MINNEAPOLIS (WCCO) -- President Donald Trump was factually wrong when he tweeted this threat Tuesday morning to the National Football League:

The NFL does not get "massive" tax breaks.

All the teams, including the Minnesota Vikings, always paid their own taxes.

The league used to be a tax exempt trade association, but not since 2015.

So there is no "tax break" to take away.

The White House reports what the president meant to say was state "tax giveaways" for NFL stadiums, like U.S. Bank Stadium in Minneapolis.

"If this industry is going to use money from American taxpayers to build the very fields they play on, is it really too much to ask that they show respect for the American flag at the beginning of the game?" said White House Press Secretary Sarah Huckabee Sanders.

What the president "meant" was not what he "said." So, let's Reality Check that.

Stadium subsidies? That is true.

In Minnesota, taxpayers kicked in $500 million for the $1 billion Vikings stadium.

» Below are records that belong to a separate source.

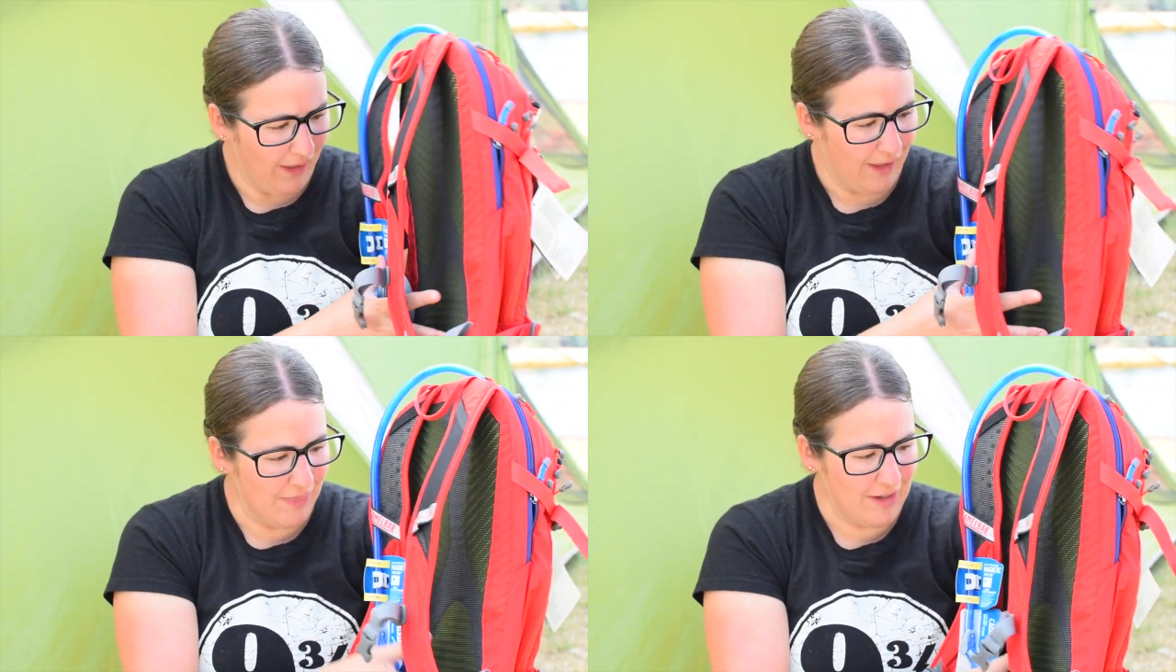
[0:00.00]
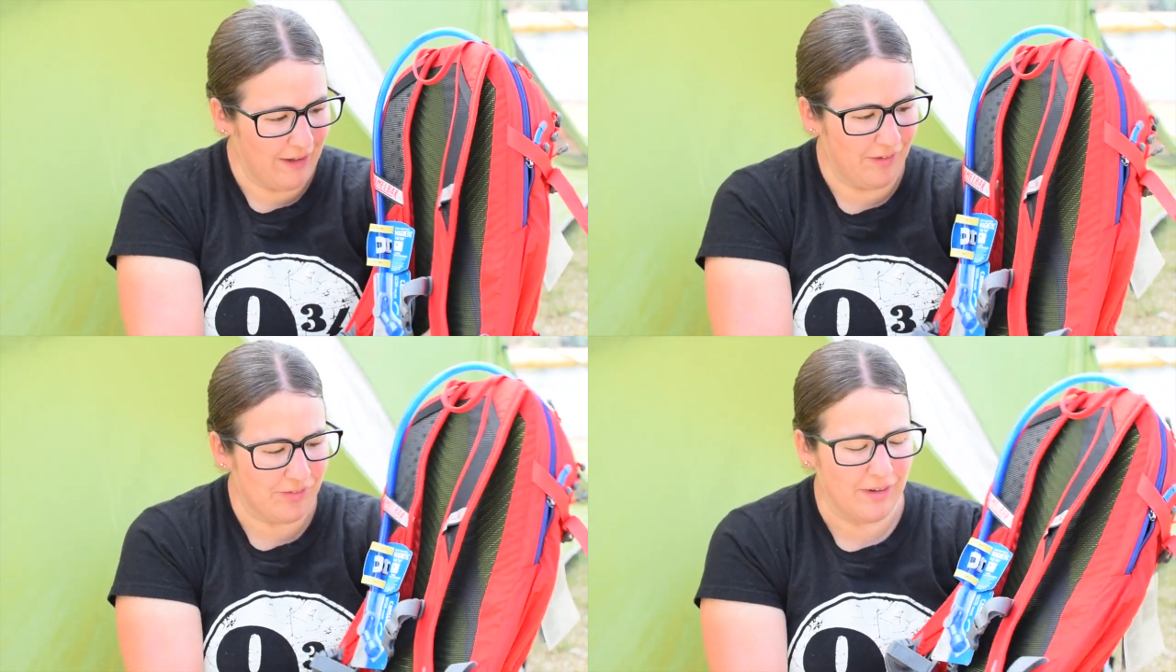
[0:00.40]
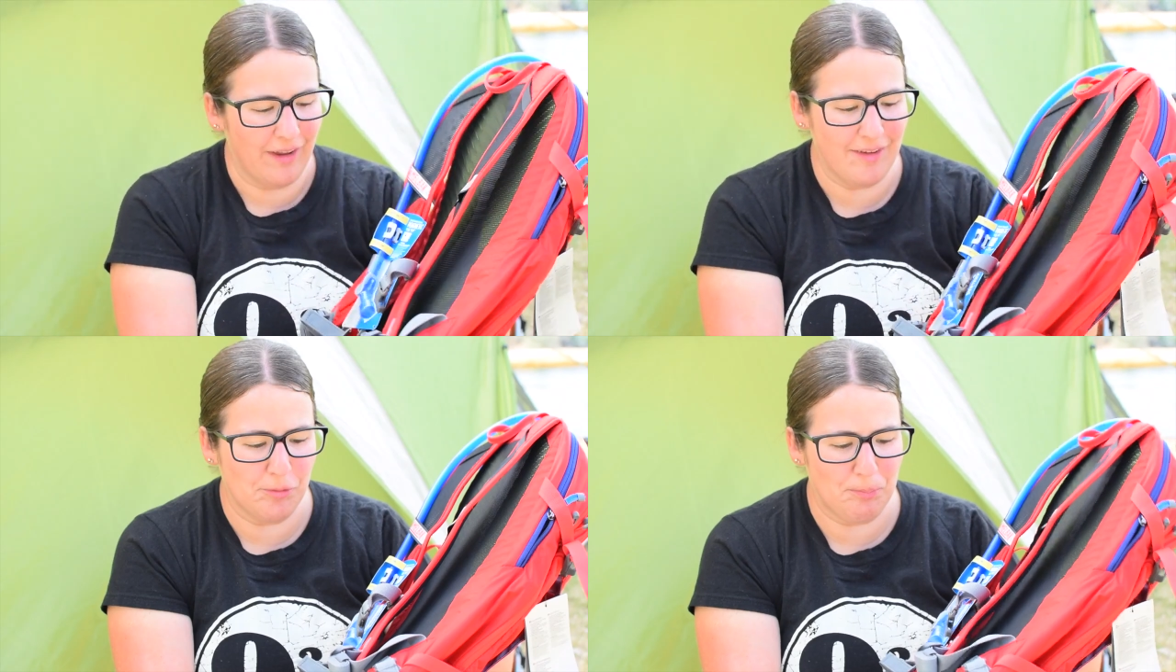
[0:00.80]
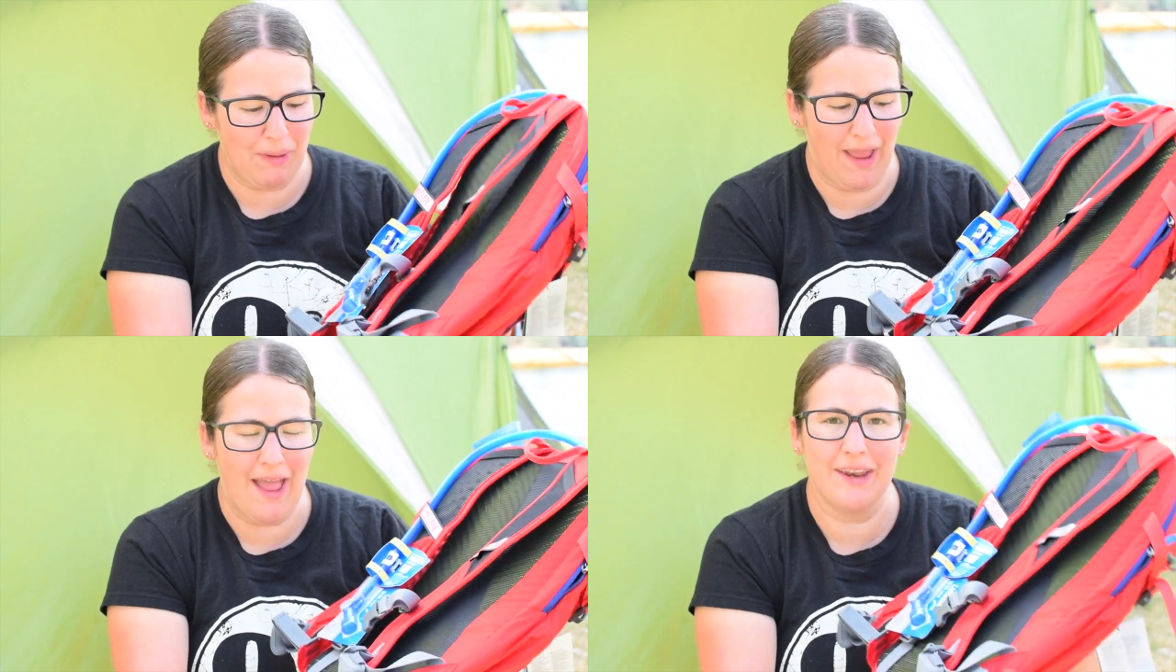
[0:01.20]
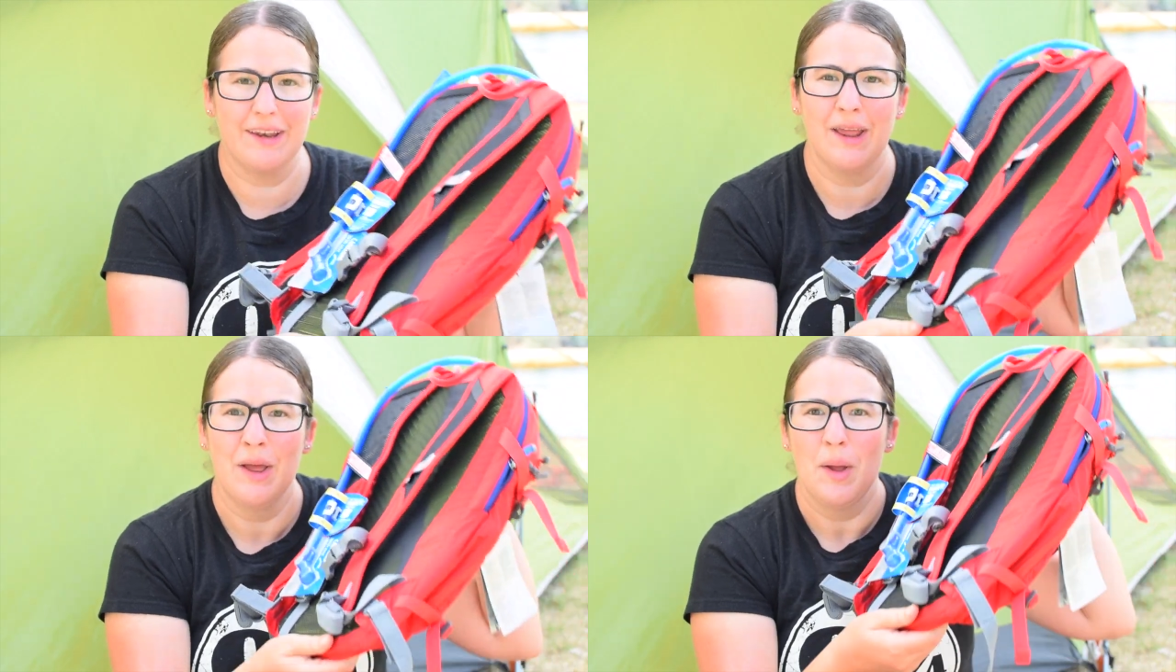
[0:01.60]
And then it has a nice padded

Nationwide, from 1996 to 2017, NFL teams built stadiums costing $15 billion, and taxpayers paid $7 billion -- almost half the cost of every NFL venue in America.

Donald Trump NFL Reality Check
Donald Trump, when he owned the New Jersey Generals football team in the mid-80s (credit: CBS)

The president's "Tweet Week" includes multiple tweets and statements attacking the NFL over the "take a knee" controversy.

It is a war on the NFL that President Trump began more than 30 years ago.

He was the owner of the New Jersey Generals in the mid-80s, which was a team in the rival USFL football league, which featured players Doug Flutie and Herschel Walker.

The future president convinced fellow owners to sue the NFL for violating antitrust laws.

"If we weren't discriminated against so badly, as the NFL has done, this league would be very, very successful," said Trump in an interview in the mid-80s.

The USFL actually won the case, but the league folded after the jury awarded the owners -- including Trump -- a grand total of $1.

NFL owners will likely discuss player protests at a meeting next week.

The league said Wednesday that it has no plans to mandate players to stand during the National Anthem, or punish those who kneel.